Il n’y a pas simplement une dissémination des idées et une intensification de leur popularité, il y a une maturation sur ce que signifie l’intégration du Lean Startup dans des entreprises matures, par rapport aux startups, et sur la façon de pratiquer. Comme toutes les transformations complexes, introduire le Lean Startup se fait par la pratique. J’ai choisi de commenter « The innovator’s method » car c’est ma nouvelle référence, mon livre préféré sur le sujet, parce qu’il est global et couvre l’ensemble du domaine de l’innovation numérique. En particulier, il fait une synthèse entre les précédents bestsellers de l’innovation et les idées plus nouvelles apportées par le Lean Startup. J’ai écrit récemment un article « L’entreprise numérique et l’innovation » pour la revue « Economie et Management », et je retrouve un alignement complet avec le livre de Nathan Furr et Jeff Dyer. Mon deuxième choix, celui de « Running Lean » d’Ash Maurya, est pour une raison opposée : ce n’est pas un livre conceptuel ni riche en histoire, mais c’est un merveilleux guide pratique. C’est clairement le meilleur livre que je connaisse pour pratiquer le Lean Startup, depuis le début – la définition du problème à résoudre – jusqu’à la phase de développement de l’usage, ce qu’on appelle le « Growth Hacking ». « Running Lean » donne un certain nombre de clés (métriques et principes) pour cette phase du co-développement de l’innovation avec les utilisateurs, à laquelle je consacrerai la dernière section de ce billet.

2. The Innovator’s Method


Le livre de de Nathan Furr et Jeff Dyer, « The innovator’s method », est très agréable à lire et je vous recommande donc sa lecture avec insistance. En particulier, la qualité narrative des anecdotes illustratives est remarquable – ce que je ne fais pas dans ce blog faute de temps J. Ici je vais me contenter de relever quelques points clés du livre,  qui touchent à la pratique du Lean Startup.
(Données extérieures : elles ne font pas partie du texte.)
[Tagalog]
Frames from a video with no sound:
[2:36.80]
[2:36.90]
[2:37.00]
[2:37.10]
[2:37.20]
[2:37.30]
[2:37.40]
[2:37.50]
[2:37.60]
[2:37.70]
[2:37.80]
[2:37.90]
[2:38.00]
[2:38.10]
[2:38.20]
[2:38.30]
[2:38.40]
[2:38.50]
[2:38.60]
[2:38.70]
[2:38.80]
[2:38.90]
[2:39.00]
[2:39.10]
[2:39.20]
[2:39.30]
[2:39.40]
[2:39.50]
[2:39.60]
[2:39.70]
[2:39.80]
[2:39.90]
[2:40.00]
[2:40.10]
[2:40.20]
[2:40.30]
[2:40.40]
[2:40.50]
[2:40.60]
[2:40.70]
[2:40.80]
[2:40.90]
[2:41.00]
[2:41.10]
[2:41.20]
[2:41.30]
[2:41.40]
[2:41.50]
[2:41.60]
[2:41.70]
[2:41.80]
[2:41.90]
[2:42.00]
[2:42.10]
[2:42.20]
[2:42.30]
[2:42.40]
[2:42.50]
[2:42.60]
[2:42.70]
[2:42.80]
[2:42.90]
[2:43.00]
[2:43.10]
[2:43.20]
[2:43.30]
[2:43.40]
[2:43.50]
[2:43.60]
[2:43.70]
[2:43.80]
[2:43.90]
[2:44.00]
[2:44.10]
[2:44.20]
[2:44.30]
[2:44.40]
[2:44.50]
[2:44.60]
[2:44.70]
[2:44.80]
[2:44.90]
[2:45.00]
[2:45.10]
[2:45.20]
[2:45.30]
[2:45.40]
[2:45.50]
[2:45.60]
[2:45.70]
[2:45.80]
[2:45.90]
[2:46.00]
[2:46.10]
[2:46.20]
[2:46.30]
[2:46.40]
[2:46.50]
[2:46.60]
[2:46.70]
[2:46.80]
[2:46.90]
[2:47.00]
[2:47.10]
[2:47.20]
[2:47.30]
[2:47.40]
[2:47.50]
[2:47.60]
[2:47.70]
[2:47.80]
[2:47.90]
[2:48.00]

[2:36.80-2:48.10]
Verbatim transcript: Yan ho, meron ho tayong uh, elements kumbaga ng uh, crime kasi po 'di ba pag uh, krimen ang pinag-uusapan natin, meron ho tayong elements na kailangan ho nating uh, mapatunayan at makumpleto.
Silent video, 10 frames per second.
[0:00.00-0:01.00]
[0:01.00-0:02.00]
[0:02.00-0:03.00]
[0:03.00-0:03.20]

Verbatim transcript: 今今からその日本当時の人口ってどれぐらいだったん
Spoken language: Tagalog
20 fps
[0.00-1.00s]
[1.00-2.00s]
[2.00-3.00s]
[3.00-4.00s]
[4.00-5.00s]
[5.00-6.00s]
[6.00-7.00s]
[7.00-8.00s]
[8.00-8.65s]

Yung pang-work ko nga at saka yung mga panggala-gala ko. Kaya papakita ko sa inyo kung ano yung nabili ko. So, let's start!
  • Le livre s’articule autour d’un schéma en quatre phases que j’ai reproduit ci-contre : (1) insight, (2) problème, (3) solution, (4) business model. La première phase est celle de l’intuition créative, celle où on identifie une idée qui pourrait être utilise, c’est-à-dire résoudre un problème et apporter de la valeur à un groupe de clients potentiels. La seconde phase est celle de la formalisation et validation du problème qu’on veut résoudre. La troisième étape est la réalisation du Minimum Viable Product. La flèche circulaire bleue de l’illustration exprime que cette décomposition n’est pas stricte et linéaire, il existe des interactions et des allers-retours. La dernière phase est la phase de croissance, celle où on développe l’usage et on construit le business modèle. Cette structure n’est pas différente de ce qu’on retrouve dans le livre d’Eric Ries, mais elle permet de mieux faire ressortir (cf. schéma) les liens avec les phases/pratiques de l’innovation : créativité, design thinking, développement agile, etc.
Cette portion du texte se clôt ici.